EQ Resources Aktie: Strategische Offensive

EQ Resources verdoppelt die Kapazität in Australien und optimiert die spanische Mine, um die globale Wolframproduktion deutlich zu steigern. Das Unternehmen strebt den Wandel zum Cashflow-generierenden Produzenten an.

Die Kernpunkte:
  • Kapazitätsverdopplung in der australischen Anlage Mt Carbine
  • Langfristiger Verkaufsvertrag für Wolframtrioxid mit Traxys
  • Produktionsziel von bis zu 3.200 Tonnen Wolfram in einem Jahr
  • Finanzierung durch 15-Millionen-Euro-Vorauszahlungsfazilität

EQ Resources schaltet beim Wolfram-Projekt Mt Carbine in Queensland einen Gang höher. Der Übergang von der Verarbeitung minderwertiger Haldenbestände hin zu hochgradigem Erz aus dem Tagebau markiert eine Zäsur für die Produktionsmengen. Parallel dazu läuft die technische Umstellung der Zerkleinerungsanlagen.

Kapazitätssprung in Australien

Die Anlage wechselt von Trocken- auf Nasszerkleinerung, um die Kapazität vor Ort zu verdoppeln. Interne Prognosen sehen eine monatliche Produktion zwischen 11.000 und 15.000 Metrischen Tonneneinheiten (MTU) vor. Innerhalb der nächsten neun bis zwölf Monate soll der Ausbau nach den finalen Genehmigungen vollständig abgeschlossen sein.

In Europa treibt das Unternehmen die Optimierung der spanischen Mine Barruecopardo voran. Ein wichtiger Baustein ist die finanzielle Absicherung durch eine Vorauszahlungsfazilität über 15 Millionen Euro. Hinzu kommt eine langfristige Vereinbarung mit Traxys Europe über den Verkauf von 3.500 Tonnen Wolframtrioxid.

Globale Produktionsziele

Das Management verfolgt ein klares Ziel. In den kommenden zwölf Monaten soll die Gesamtproduktion auf bis zu 3.200 Tonnen Wolfram steigen.

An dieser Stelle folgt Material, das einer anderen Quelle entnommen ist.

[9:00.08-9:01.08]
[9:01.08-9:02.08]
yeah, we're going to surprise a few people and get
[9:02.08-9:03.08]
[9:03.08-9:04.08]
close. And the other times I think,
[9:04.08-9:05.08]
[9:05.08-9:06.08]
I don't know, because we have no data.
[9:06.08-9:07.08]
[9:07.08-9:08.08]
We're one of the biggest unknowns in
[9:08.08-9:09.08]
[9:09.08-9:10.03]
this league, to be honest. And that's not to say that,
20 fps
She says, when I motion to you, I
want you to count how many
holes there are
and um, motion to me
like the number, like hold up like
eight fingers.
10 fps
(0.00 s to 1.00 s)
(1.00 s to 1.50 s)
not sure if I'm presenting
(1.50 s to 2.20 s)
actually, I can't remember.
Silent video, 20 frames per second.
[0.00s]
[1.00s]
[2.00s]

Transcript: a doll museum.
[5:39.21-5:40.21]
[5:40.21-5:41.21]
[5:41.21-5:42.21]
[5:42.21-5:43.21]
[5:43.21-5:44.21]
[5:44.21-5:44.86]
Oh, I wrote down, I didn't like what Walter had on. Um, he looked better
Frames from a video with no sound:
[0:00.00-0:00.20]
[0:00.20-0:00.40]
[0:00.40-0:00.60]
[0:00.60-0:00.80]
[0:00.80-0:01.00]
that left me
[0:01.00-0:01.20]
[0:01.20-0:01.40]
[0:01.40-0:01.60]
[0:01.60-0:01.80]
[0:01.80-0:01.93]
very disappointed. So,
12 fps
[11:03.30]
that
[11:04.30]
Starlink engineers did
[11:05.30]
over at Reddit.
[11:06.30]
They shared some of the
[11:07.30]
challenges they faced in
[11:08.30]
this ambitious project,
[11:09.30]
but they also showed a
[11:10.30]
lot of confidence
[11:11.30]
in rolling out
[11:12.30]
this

Langfristig ist eine jährliche Kapazität von fast 4.000 Tonnen bis 2027 geplant. Die Skalierung erfolgt in einem Marktumfeld, das von Versorgungsengpässen geprägt ist. Wolframpreise erreichten bereits Werte von fast 900 US-Dollar pro MTU.

Um die Belegschaft an die Ziele zu binden, gab das Unternehmen im April 2026 Millionen an Aktienoptionen aus. In der ersten Jahreshälfte 2026 wird die operative Umsetzung messbar. Marktteilnehmer achten dabei besonders auf die Erträge aus dem hochgradigen Erzabbau in Australien. Das Ziel bleibt der Wandel vom reinen Entwickler zum beständigen, Cashflow-generierenden Produzenten.